• Assignment: In the records below, find the line containing "[00:55:39.27 to 00:55:40.27]" and the line containing "[00:55:46.27 to 00:55:47.27]"; please repeat exactly the lines from one to the other, both included, and nothing more.

Stored items

_____

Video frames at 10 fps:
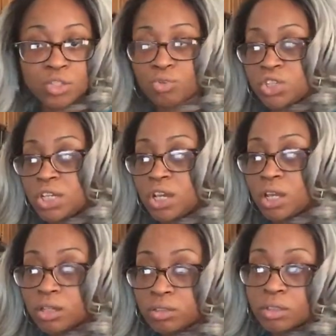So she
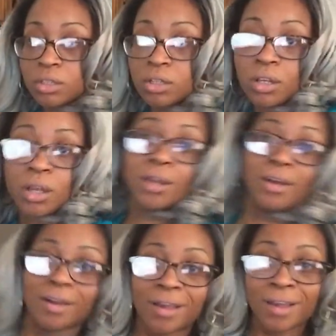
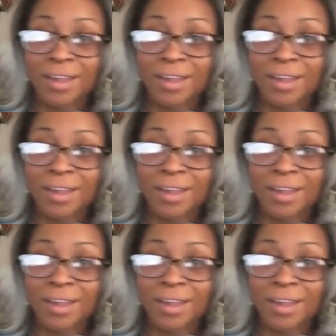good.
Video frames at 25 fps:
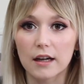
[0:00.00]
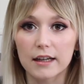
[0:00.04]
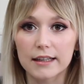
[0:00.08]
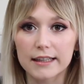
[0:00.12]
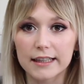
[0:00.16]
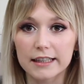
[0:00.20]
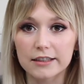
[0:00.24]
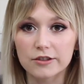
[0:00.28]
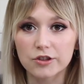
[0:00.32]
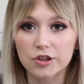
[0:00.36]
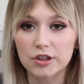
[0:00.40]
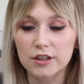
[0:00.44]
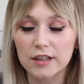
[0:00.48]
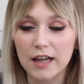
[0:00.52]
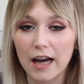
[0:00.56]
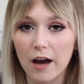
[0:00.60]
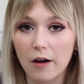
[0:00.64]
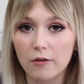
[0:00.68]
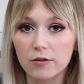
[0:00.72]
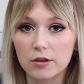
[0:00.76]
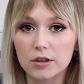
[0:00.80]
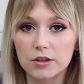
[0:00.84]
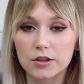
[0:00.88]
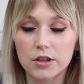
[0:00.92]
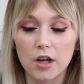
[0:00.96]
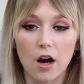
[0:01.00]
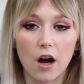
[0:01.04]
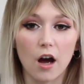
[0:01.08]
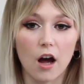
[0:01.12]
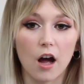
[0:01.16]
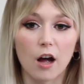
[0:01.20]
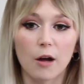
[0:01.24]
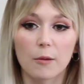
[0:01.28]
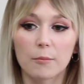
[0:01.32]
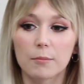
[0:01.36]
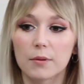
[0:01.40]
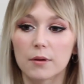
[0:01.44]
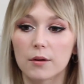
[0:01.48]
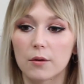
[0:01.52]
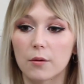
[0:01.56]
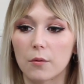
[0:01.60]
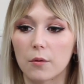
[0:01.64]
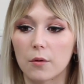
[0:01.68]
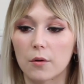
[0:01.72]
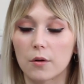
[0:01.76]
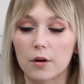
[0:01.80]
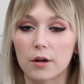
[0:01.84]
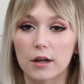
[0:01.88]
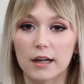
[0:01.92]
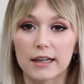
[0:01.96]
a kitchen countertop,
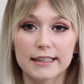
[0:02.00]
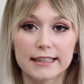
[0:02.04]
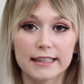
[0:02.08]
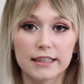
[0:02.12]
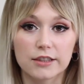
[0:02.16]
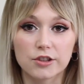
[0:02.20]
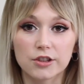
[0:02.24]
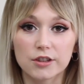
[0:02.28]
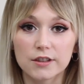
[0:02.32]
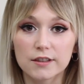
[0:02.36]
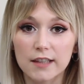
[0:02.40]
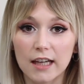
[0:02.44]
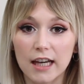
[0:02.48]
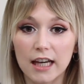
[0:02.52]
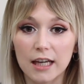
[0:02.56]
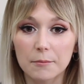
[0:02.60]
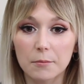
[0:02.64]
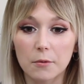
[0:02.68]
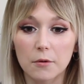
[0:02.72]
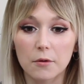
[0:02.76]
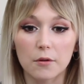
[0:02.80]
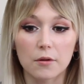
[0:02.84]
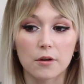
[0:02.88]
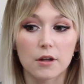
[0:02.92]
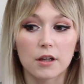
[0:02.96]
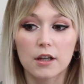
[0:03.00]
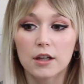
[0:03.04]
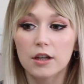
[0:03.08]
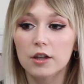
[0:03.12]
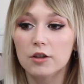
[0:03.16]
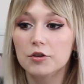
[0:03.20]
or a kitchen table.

_____

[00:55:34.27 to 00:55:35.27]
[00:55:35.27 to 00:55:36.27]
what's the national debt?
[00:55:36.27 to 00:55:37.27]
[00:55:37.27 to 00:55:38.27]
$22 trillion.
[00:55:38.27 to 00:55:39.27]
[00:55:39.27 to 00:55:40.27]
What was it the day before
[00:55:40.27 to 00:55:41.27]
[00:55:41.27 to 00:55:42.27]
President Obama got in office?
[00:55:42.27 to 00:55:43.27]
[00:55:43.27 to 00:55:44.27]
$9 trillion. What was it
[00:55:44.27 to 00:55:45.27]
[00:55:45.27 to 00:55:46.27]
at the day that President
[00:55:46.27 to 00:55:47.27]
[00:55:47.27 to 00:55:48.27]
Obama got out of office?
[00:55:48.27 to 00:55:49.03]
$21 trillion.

_____

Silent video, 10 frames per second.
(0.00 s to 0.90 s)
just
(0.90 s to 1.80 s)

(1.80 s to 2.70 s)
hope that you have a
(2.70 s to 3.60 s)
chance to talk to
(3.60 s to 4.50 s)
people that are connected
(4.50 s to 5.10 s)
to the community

_____

• Answer:
[00:55:39.27 to 00:55:40.27]
What was it the day before
[00:55:40.27 to 00:55:41.27]
[00:55:41.27 to 00:55:42.27]
President Obama got in office?
[00:55:42.27 to 00:55:43.27]
[00:55:43.27 to 00:55:44.27]
$9 trillion. What was it
[00:55:44.27 to 00:55:45.27]
[00:55:45.27 to 00:55:46.27]
at the day that President
[00:55:46.27 to 00:55:47.27]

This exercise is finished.